Мы заговорили одновременно.
– Пап, я хотела тебе сказать…
– Солнышко, у меня для тебя новость…
Отец улыбнулся и поощрительно кивнул:
– Говори.
– Мы с Матвеем разводимся.
– Что? – Он недоуменно нахмурился. – То есть как – разводитесь?
– Ну как люди разводятся? Подают заявление, потом являются в назначенное им время и…
– Я не это имел в виду! – Отец яростно взъерошил свою густую шевелюру, вскочил и принялся быстро ходить по комнате, бросая на меня растерянные и сердитые взгляды.
В свои пятьдесят семь он был по-прежнему красив и выглядел на несколько лет моложе. Высокий, с внушительной фигурой, посеребренными сединой темными волосами и такой же бородкой, всегда аккуратно подстриженной, он походил на Хемингуэя: не хватало только свитера с грубым воротом и трубки во рту. Студентки и аспирантки ходили за ним табунами, что вызывало у сослуживцев отца завистливые насмешки и не всегда приличные комментарии. Изуродованная кисть нисколько его не портила, наоборот – придавала мужественности и напоминала о героическом прошлом, особенно в День Победы, когда он надевал китель со всеми орденами.
Сдержанный и немногословный, отец, тем не менее, был душой компании. Он не переносил недалеких, пошлых, ограниченных людей и не желал иметь с ними ничего общего. Он дружил с поэтами, переводчиками, филологами, журналистами-международниками… Литература и русский язык были его страстью – страстью сдержанной, как он сам, но не проходящей, с годами становившейся только крепче.

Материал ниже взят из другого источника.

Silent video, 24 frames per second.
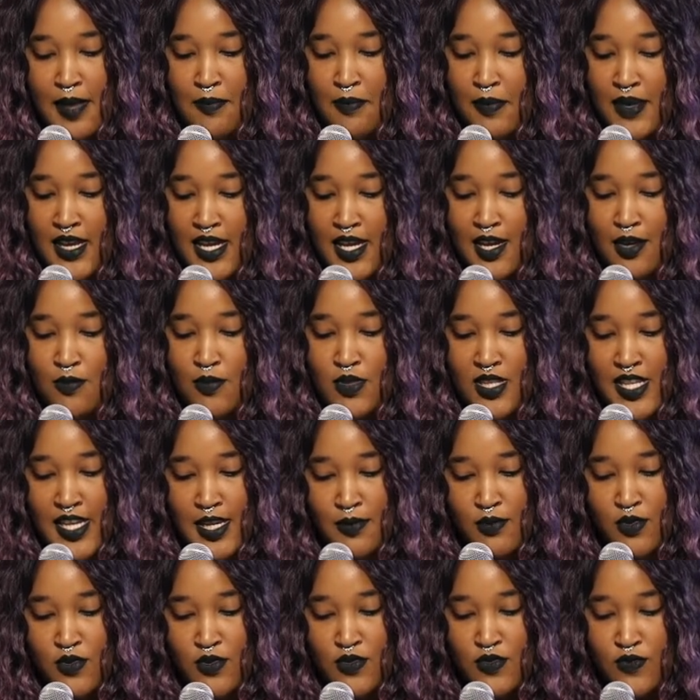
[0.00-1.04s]
and pick up
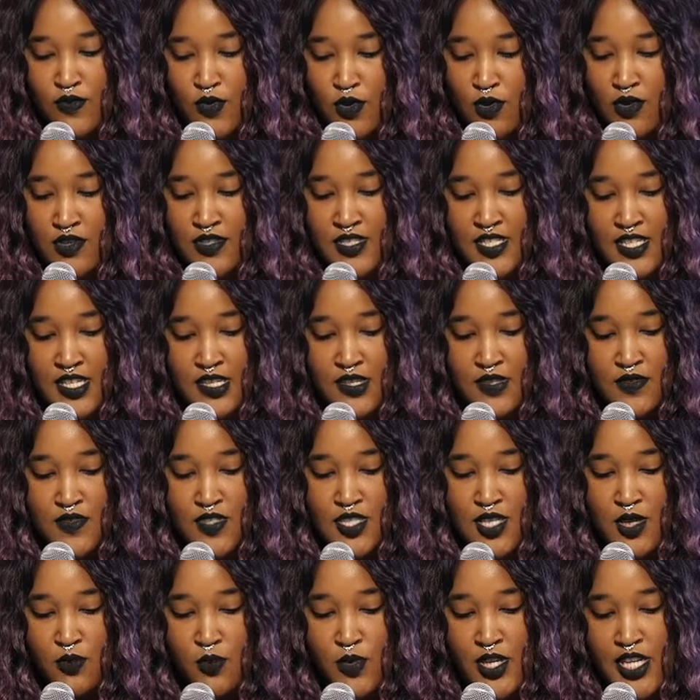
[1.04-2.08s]
labels for ourselves
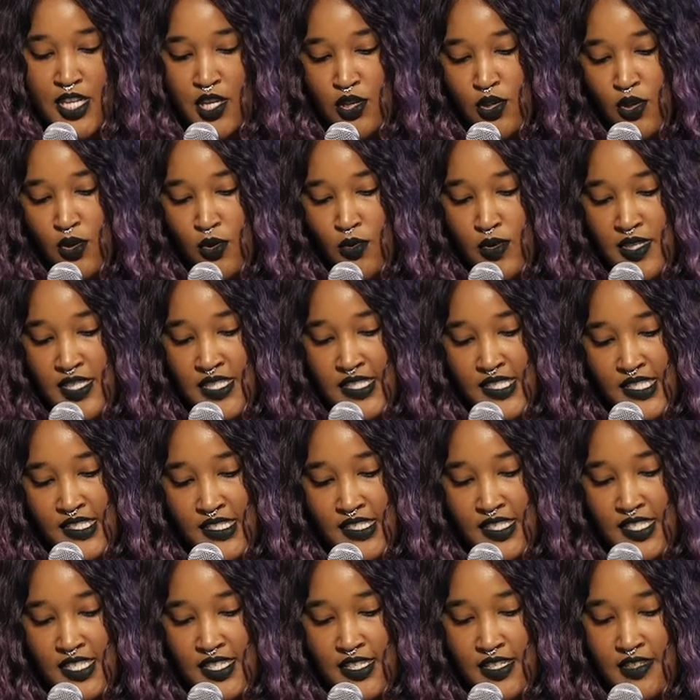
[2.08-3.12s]
that we didn't know
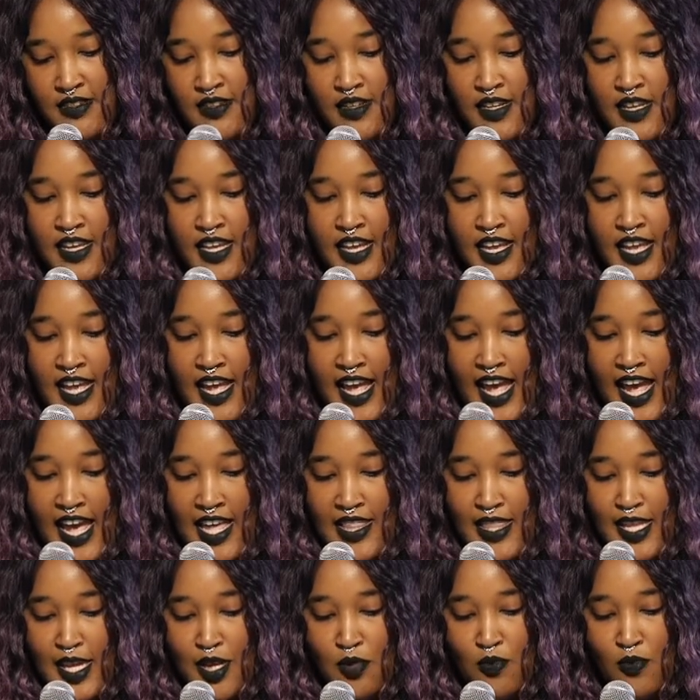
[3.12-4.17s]
existed,
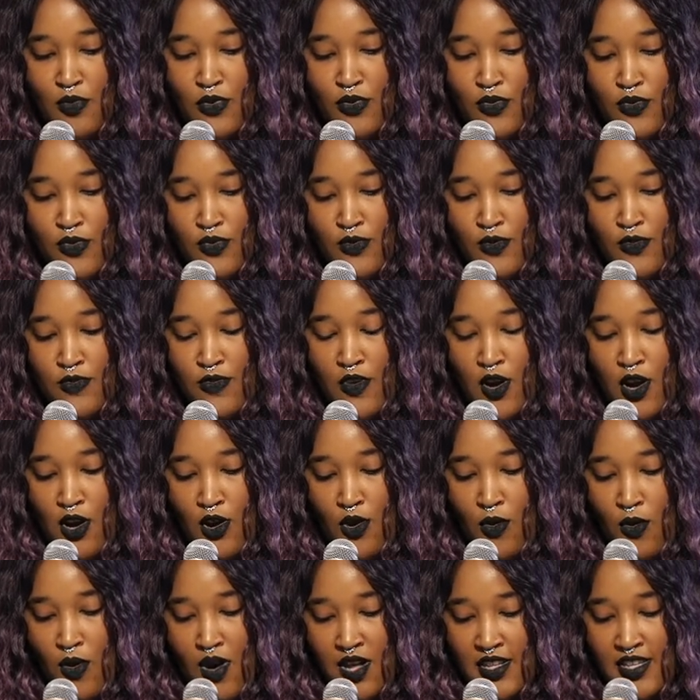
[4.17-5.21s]
and then improve our
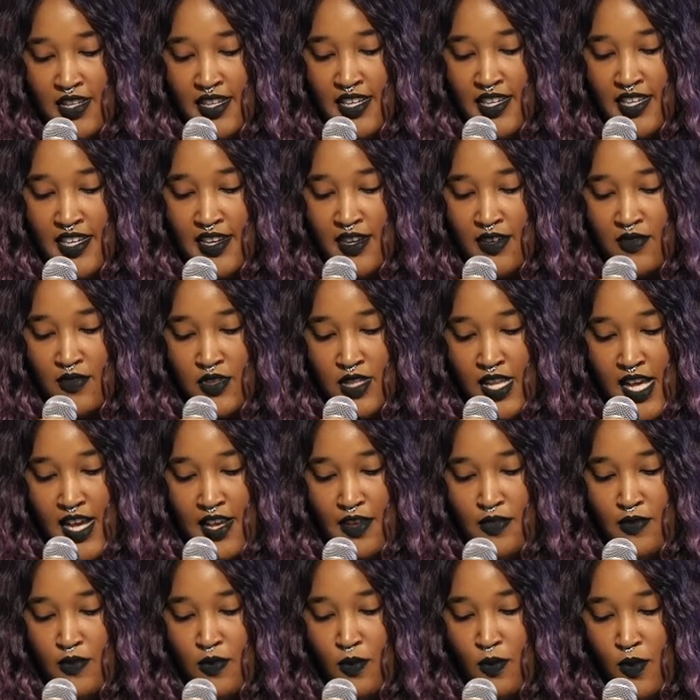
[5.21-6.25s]
quality of
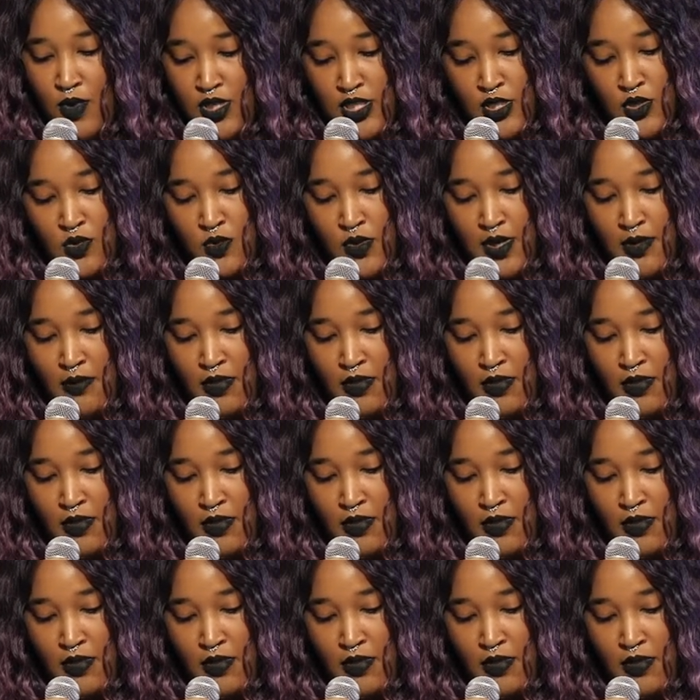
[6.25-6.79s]
life once we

Я знала, что причиню отцу боль, но не ожидала, что он настолько рассердится. Остановившись посреди комнаты, он скрестил руки на груди и, раздувая ноздри, свирепо спросил:
– Это что еще за глупости?
Я растерялась и не сразу нашлась с ответом.
– Ты ведь не всерьез это сказала, признайся? – Отец наклонился и заглянул мне в глаза.